In the end, though, what probably has contributed the greatest amount to the increase in health care spending in the U.S. are two things:

1. Technological innovation.

2. Overutilization of health care resources by both patients and health care providers themselves.

Technological innovation. Data that proves increasing health care costs are due mostly to technological innovation is surprisingly difficult to obtain, but estimates of the contribution to the rise in health care costs due to technological innovation range anywhere from 40% to 65% (Table 2, page 8). Though we mostly only have empirical data for this, several examples illustrate the principle. Heart attacks used to be treated with aspirin and prayer.

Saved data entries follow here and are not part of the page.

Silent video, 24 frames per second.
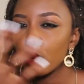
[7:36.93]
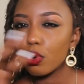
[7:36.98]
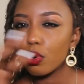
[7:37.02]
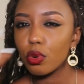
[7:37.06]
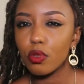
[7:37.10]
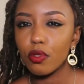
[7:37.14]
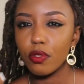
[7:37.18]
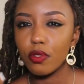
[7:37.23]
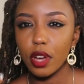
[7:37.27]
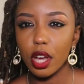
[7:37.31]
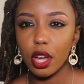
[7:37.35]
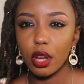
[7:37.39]

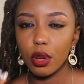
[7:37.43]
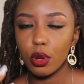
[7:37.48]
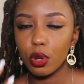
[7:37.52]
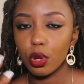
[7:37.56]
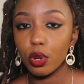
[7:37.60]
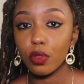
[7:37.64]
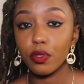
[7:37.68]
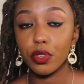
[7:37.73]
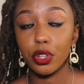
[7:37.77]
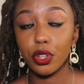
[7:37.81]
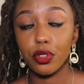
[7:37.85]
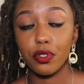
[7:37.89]
all
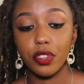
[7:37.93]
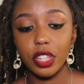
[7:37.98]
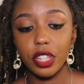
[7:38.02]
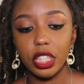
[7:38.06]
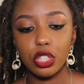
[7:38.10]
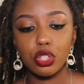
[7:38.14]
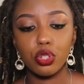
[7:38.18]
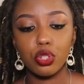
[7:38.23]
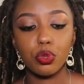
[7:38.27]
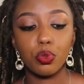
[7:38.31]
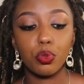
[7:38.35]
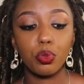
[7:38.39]
over your
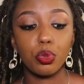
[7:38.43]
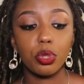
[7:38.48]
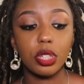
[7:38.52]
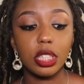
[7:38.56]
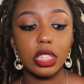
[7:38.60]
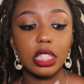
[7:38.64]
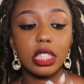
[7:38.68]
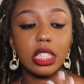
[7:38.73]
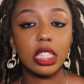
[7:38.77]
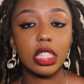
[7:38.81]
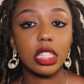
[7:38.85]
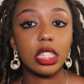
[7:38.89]
face, you would
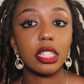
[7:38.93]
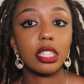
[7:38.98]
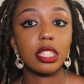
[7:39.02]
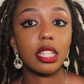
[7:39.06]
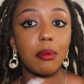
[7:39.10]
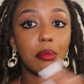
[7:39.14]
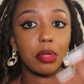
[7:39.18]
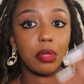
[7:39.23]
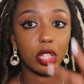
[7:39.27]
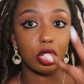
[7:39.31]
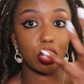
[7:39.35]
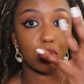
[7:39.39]
need
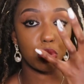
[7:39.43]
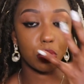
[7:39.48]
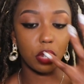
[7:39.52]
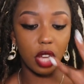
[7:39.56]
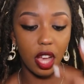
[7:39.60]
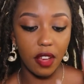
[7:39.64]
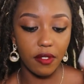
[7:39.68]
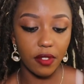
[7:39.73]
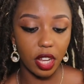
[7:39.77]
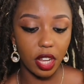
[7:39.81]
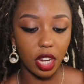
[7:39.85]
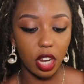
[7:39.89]
something to
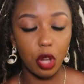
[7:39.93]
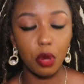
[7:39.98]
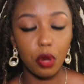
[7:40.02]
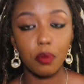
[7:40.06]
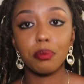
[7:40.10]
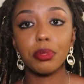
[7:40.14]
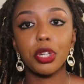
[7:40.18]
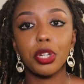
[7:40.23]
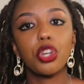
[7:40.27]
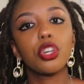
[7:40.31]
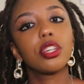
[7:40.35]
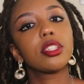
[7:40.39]
cover. Now,
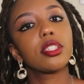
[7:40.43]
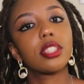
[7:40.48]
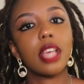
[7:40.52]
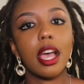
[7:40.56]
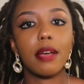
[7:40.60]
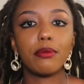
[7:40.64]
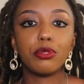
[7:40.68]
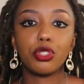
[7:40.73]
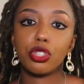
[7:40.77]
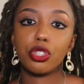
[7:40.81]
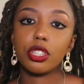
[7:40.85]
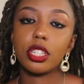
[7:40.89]
because I'm
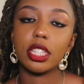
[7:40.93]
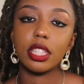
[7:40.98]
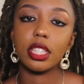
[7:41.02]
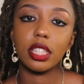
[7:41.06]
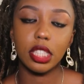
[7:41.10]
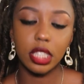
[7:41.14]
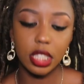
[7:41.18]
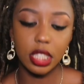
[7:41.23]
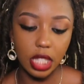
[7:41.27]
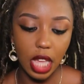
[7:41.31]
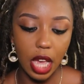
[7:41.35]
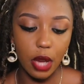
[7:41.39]
shooting
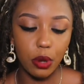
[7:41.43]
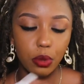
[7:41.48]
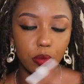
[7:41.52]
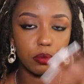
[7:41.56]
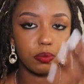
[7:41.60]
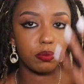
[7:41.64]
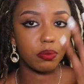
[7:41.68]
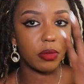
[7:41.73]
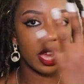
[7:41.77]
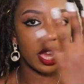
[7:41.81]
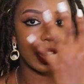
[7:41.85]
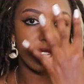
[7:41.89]
this, I
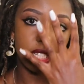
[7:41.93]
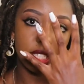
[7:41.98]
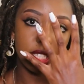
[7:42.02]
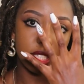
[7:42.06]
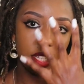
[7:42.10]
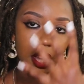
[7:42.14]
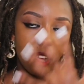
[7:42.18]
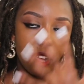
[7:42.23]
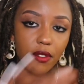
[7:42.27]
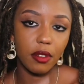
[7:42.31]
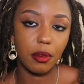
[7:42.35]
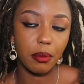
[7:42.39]
didn't
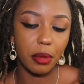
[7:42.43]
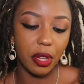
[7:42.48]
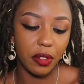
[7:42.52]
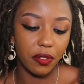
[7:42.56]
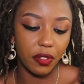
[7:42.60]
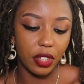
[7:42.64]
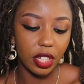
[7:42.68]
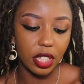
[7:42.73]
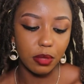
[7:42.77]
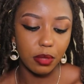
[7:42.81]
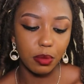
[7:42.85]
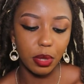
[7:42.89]
cover my
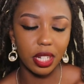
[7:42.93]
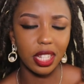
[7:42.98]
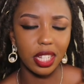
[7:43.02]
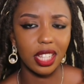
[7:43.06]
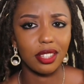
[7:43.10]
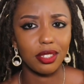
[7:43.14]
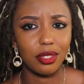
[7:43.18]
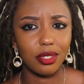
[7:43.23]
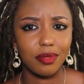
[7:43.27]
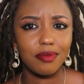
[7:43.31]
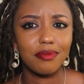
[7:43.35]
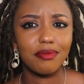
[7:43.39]
face, but
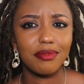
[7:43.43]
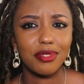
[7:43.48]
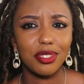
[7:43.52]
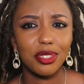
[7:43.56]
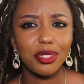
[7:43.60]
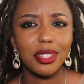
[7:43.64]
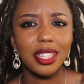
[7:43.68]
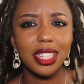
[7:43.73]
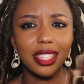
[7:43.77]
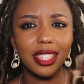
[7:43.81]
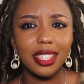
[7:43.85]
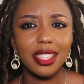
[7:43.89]
you
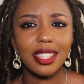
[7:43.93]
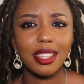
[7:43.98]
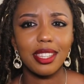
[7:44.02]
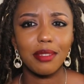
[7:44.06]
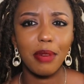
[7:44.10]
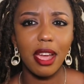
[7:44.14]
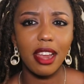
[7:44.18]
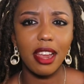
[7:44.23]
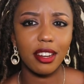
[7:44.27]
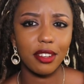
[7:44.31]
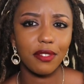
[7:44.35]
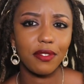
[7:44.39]
did see
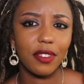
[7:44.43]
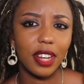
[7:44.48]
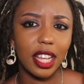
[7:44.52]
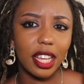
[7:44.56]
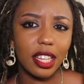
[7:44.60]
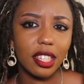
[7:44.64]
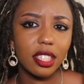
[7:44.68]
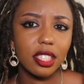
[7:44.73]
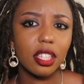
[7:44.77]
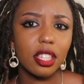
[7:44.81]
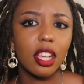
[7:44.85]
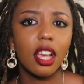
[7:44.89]
my
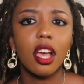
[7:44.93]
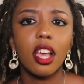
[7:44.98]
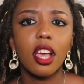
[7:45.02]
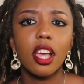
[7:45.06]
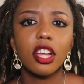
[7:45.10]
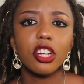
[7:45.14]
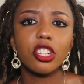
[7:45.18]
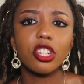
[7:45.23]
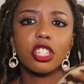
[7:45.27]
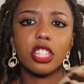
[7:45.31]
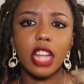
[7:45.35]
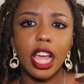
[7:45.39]
reflex
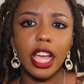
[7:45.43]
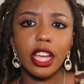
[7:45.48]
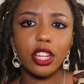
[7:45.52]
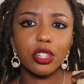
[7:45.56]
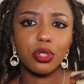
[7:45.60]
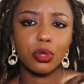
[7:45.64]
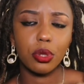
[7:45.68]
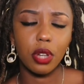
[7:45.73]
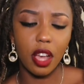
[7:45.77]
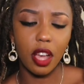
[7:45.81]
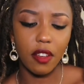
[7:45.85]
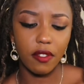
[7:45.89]
trying
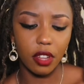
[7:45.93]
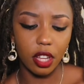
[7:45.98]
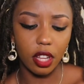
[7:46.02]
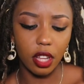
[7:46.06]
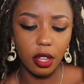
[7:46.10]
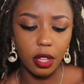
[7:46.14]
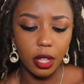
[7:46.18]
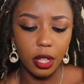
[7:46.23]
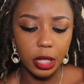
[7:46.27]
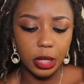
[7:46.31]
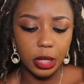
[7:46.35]
to cover.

Now they're treated with drugs to control shock, pulmonary edema, and arrhythmias as well as thrombolytic therapy, cardiac catheterization with angioplasty or stenting, and coronary artery bypass grafting. You don't have to be an economist to figure out which scenario ends up being more expensive. We may learn to perform these same procedures more cheaply over time (the same way we've figured out how to make computers cheaper) but as the cost per procedure decreases, the total amount spent on each procedure goes up because the number of procedures performed goes up. Laparoscopic cholecystectomy is 25% less than the price of an open cholecystectomy, but the rates of both have increased by 60%. As technological advances become more widely available they become more widely used, and one thing we're great at doing in the United States is making technology available.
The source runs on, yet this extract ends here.